- Theatrical release poster
- French: À propos de Joan
- Directed by: Laurent Larivière
- Screenplay by: François Decodts; Laurent Larivière;
- Produced by: Xavier Rigault; Marc-Antoine Robert; M. Reza Bahar; Katie Holly;
- Starring: Isabelle Huppert; Lars Eidinger; Swann Arlaud; Freya Mavor;
- Cinematography: Céline Bozon
- Edited by: Marie-Pierre Frappier
- Music by: Jérôme Rebotier
- Production companies: 2.4.7. Films (France); Gifted Films (Germany); Blinder Films (Ireland);
- Distributed by: Camino Filmverleih (Germany); Haut et Court (France);
- Release dates: 15 February 2022 (Berlin); 31 August 2022 (Germany); 14 September 2022 (France);
- Running time: 101 minutes
- Countries: France; Germany; Ireland;
- Languages: English; French; German; Japanese;
- Box office: $70,677

= About Joan =

2022 drama film

About Joan (À propos de Joan, Die Zeit, die wir teilen) is a 2022 drama film directed by Laurent Larivière. The film stars Isabelle Huppert, Lars Eidinger and Swann Arlaud. It is a French-German-Irish co-production.

The film had its world premiere at the 72nd Berlin International Film Festival on 15 February 2022. On this occasion, Huppert received the Honorary Golden Bear for her entire career.

==Plot==
Joan Verra is an independent, loving woman with a free and adventurous spirit.

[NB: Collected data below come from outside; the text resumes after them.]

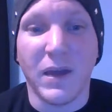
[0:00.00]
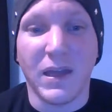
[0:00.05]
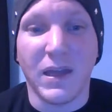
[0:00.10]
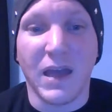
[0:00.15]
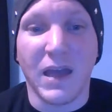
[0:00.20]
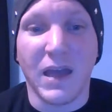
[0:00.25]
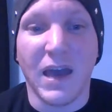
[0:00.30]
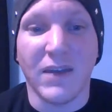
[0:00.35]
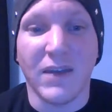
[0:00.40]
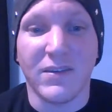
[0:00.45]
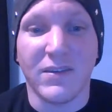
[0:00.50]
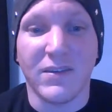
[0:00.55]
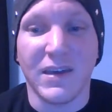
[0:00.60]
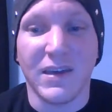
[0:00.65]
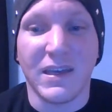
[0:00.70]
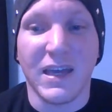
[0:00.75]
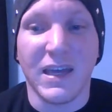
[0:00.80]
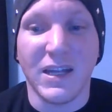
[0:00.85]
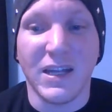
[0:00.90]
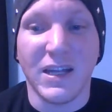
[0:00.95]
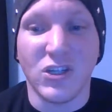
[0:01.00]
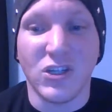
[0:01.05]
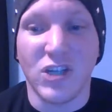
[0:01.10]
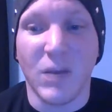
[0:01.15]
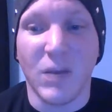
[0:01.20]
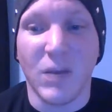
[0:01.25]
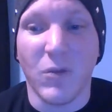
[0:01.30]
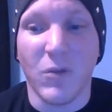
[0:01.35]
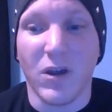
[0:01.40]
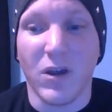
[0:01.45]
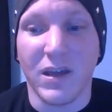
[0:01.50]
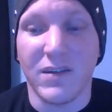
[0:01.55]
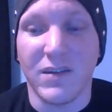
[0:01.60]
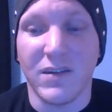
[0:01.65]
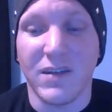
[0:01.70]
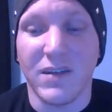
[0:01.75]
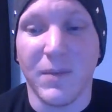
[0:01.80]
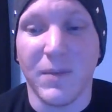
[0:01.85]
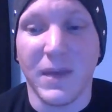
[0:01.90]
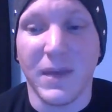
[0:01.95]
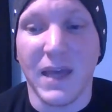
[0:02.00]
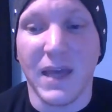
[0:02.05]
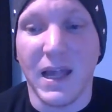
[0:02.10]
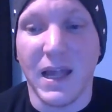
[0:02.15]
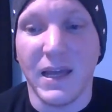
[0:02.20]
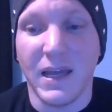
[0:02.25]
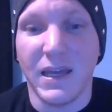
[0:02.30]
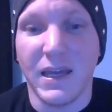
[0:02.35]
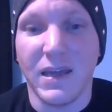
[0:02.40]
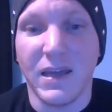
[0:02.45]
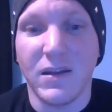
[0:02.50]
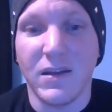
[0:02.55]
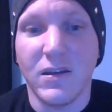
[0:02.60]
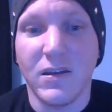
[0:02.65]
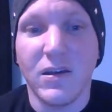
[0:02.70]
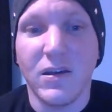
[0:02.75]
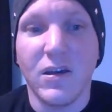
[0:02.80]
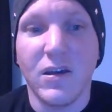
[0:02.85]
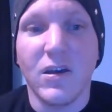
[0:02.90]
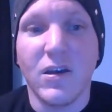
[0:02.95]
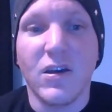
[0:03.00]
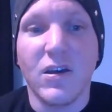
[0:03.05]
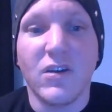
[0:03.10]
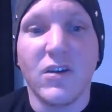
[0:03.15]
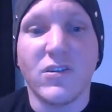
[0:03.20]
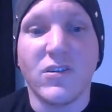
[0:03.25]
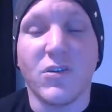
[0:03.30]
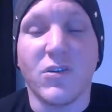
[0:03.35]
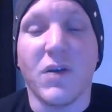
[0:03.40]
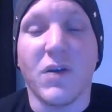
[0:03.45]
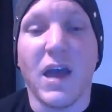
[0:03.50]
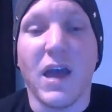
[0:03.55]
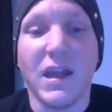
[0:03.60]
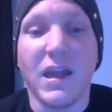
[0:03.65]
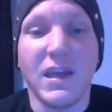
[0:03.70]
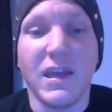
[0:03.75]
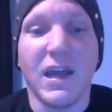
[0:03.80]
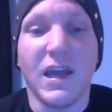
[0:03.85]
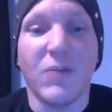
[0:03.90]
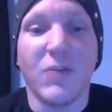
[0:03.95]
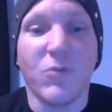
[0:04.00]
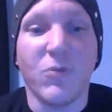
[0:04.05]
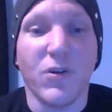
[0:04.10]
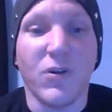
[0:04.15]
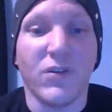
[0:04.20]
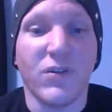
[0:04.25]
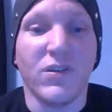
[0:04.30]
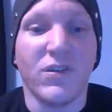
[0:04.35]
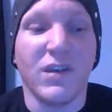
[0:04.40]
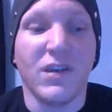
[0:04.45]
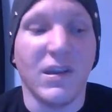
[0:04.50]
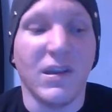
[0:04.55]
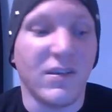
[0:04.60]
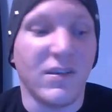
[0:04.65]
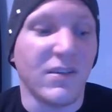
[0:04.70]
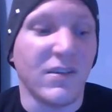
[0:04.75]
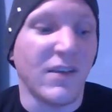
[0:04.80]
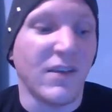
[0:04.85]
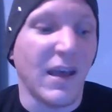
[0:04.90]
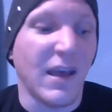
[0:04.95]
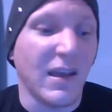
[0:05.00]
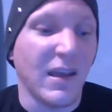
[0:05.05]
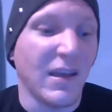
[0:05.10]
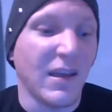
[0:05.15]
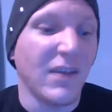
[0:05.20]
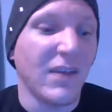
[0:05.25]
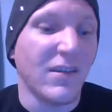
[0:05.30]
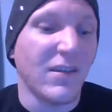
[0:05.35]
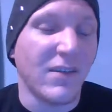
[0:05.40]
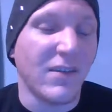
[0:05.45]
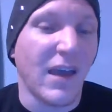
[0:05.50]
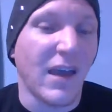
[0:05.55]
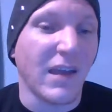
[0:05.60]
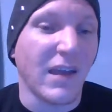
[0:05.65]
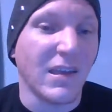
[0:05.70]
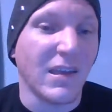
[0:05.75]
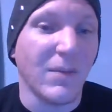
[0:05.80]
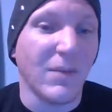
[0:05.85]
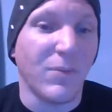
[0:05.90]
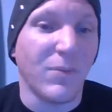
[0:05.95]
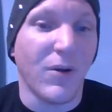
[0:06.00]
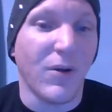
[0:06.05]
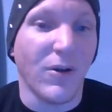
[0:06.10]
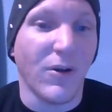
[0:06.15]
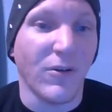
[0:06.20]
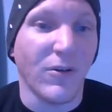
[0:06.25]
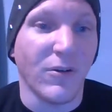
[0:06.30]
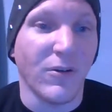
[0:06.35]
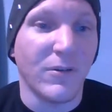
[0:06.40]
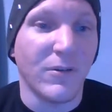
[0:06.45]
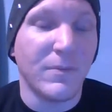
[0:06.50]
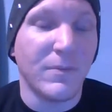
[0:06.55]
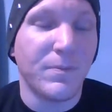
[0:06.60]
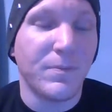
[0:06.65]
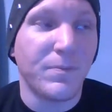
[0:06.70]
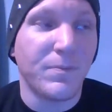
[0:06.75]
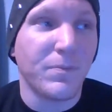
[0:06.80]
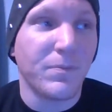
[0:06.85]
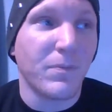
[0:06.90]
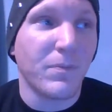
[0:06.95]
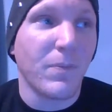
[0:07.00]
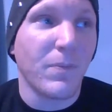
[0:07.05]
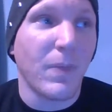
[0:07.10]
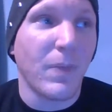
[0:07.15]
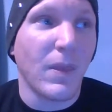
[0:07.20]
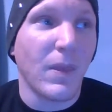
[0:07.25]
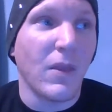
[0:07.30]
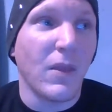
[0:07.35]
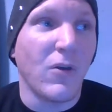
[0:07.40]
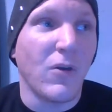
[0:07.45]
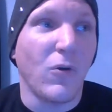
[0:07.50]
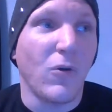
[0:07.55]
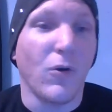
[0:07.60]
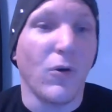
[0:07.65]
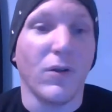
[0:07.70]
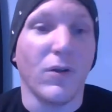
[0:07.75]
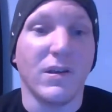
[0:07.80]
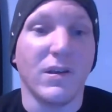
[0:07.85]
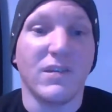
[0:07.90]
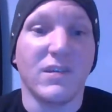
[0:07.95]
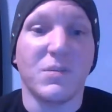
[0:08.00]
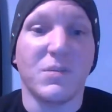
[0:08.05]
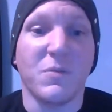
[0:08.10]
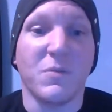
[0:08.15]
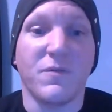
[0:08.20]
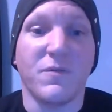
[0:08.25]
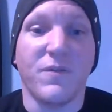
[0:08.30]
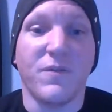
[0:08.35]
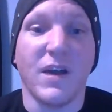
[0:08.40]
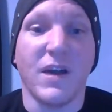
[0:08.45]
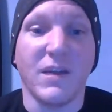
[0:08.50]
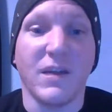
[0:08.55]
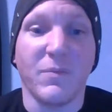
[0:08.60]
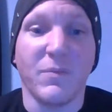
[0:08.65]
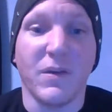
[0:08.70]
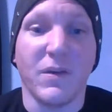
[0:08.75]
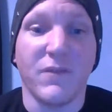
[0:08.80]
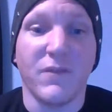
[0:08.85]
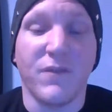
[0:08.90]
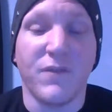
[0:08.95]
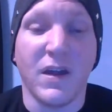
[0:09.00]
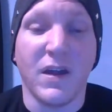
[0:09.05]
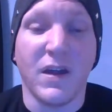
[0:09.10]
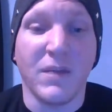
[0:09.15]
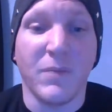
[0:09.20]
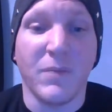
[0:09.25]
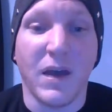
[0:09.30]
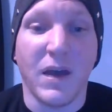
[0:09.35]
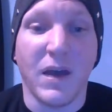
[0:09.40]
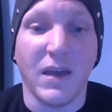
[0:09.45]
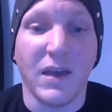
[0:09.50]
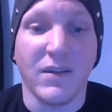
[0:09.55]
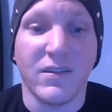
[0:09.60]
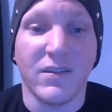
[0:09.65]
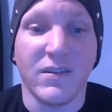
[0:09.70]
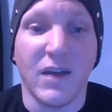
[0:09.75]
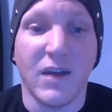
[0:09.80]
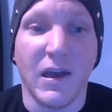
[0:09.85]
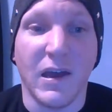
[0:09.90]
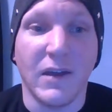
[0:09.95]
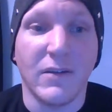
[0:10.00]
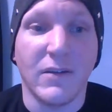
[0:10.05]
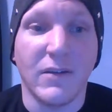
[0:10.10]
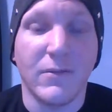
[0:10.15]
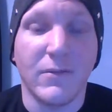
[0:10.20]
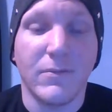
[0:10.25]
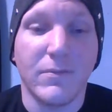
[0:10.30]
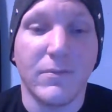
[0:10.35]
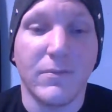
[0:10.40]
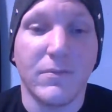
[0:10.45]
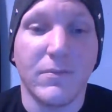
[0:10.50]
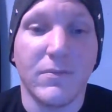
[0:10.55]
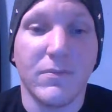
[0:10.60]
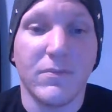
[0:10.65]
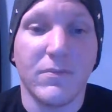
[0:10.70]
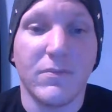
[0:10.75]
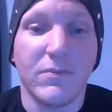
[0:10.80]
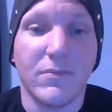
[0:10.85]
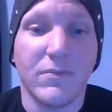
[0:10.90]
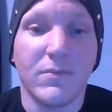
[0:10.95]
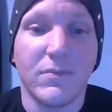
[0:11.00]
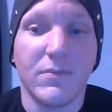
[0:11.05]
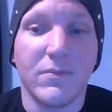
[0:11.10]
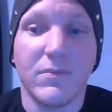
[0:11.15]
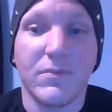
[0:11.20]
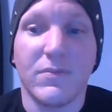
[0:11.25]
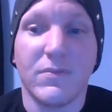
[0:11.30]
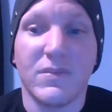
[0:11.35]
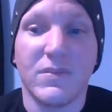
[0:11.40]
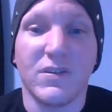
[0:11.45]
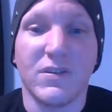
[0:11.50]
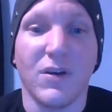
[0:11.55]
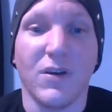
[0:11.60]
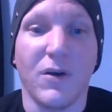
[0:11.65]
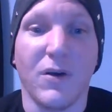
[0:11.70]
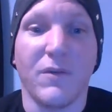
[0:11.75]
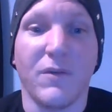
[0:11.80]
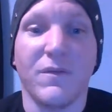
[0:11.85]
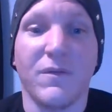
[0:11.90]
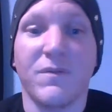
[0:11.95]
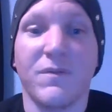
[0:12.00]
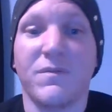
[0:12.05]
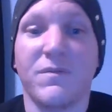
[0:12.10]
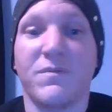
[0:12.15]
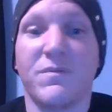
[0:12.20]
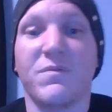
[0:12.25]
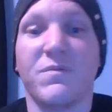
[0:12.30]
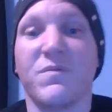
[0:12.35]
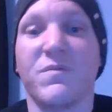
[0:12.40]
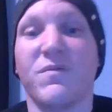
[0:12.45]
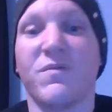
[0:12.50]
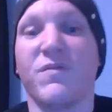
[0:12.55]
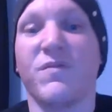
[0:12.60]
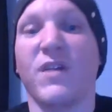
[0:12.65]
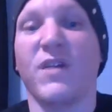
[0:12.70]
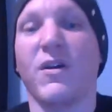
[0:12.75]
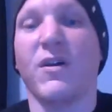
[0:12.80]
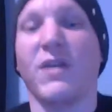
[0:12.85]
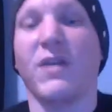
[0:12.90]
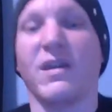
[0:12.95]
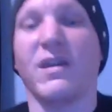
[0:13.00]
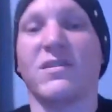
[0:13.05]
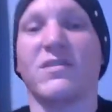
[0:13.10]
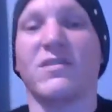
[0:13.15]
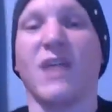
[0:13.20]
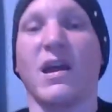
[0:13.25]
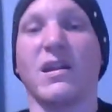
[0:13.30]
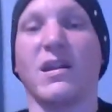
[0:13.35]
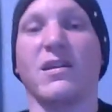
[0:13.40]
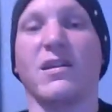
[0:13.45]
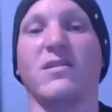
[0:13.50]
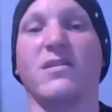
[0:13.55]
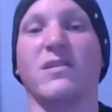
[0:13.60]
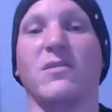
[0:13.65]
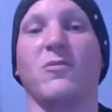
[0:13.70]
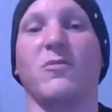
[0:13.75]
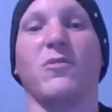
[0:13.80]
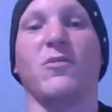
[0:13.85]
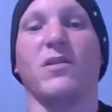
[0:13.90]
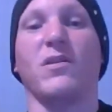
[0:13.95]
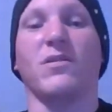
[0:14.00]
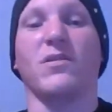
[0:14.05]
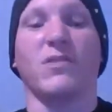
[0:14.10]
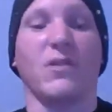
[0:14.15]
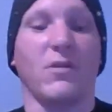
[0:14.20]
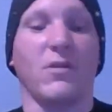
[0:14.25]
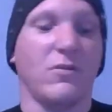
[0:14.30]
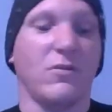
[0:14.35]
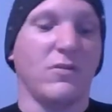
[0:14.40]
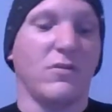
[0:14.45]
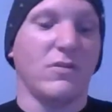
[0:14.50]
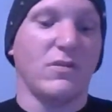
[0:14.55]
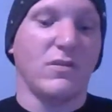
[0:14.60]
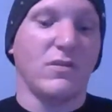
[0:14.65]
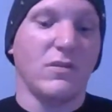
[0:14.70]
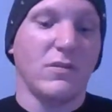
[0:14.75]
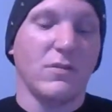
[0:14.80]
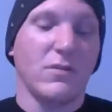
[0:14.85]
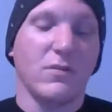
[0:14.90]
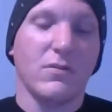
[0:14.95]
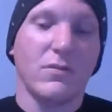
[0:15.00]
by guys like Ken Shamrock and Sami Callihan. So Eddie Edwards needs a tag team partner, or at least someone fighting by his side. So very exciting to see where this goes.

When her first love returns without warning after years of absence, she decides not to tell him that they had a son together. This lie by omission is an opportunity for her to revisit her life: her youth in Ireland, her professional success, her loves and her relationship with her son. A seemingly fulfilled life, but one which hides a secret that she will have to face.

==Cast==
- Isabelle Huppert as Joan Verra
  - Freya Mavor as Joan Verra, in the 1970s
- Lars Eidinger as Tim Ardenne
- Swann Arlaud as Nathan Verra
  - Louis Broust as Nathan Verra, in the 1980s
  - Dimitri Doré as Nathan Verra, in the 1990s
- Florence Loiret-Caille as Madeleine Verra
- Stanley Townsend as Doug
  - Éanna Hardwicke as Doug, in the 1970s
- Fabrice Scott as James

==Production==
In September 2020, it was announced that Isabelle Huppert, Lars Eidinger and Swann Arlaud were cast in a new film directed by Laurent Larivière.

Filming took place for a week in Cologne, Germany, four weeks in Lyon, France and six days in Dublin, Ireland.

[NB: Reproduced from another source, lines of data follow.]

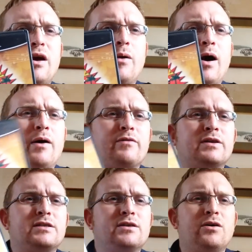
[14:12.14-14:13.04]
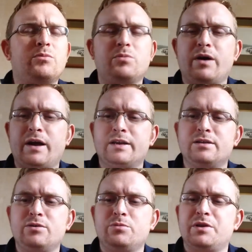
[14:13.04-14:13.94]
know how I've ended up
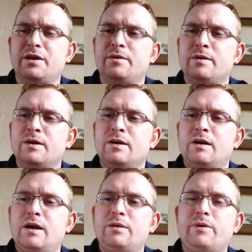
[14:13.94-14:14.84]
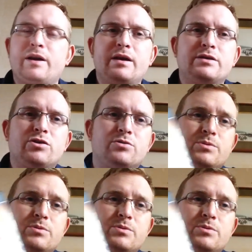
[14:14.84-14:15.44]
with it." Anyway, he charged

The film is a French-German-Irish co-production. Laurent Larivière wrote the script with François Decodts with the intent of making a "novel-like film spanning different periods over forty years in different countries, a film in which you could hear several languages." Four languages can be heard spoken in the film: English, German, French, and a bit of Japanese at the end of the film.

==Release==
The film was an official selection at the 72nd Berlin International Film Festival, in the section Berlinale Special Gala. It had its world premiere at the Berlin International Film Festival on 15 February 2022. On this occasion, the actress Isabelle Huppert received the Honorary Golden Bear for her entire career. It was screened at the Dublin International Film Festival on 25 February 2022. It was theatrically released in Germany by Camino Filmverleih on 31 August 2022. It was theatrically released in France by Haut et Court on 14 September 2022.

==Reception==
===Critical response===
On Rotten Tomatoes, the film holds an approval rating of 38% based on 8 reviews, with an average rating of 5.1/10. About Joan received an average rating of 2.9 out of 5 stars on the French website AlloCiné, based on 20 reviews.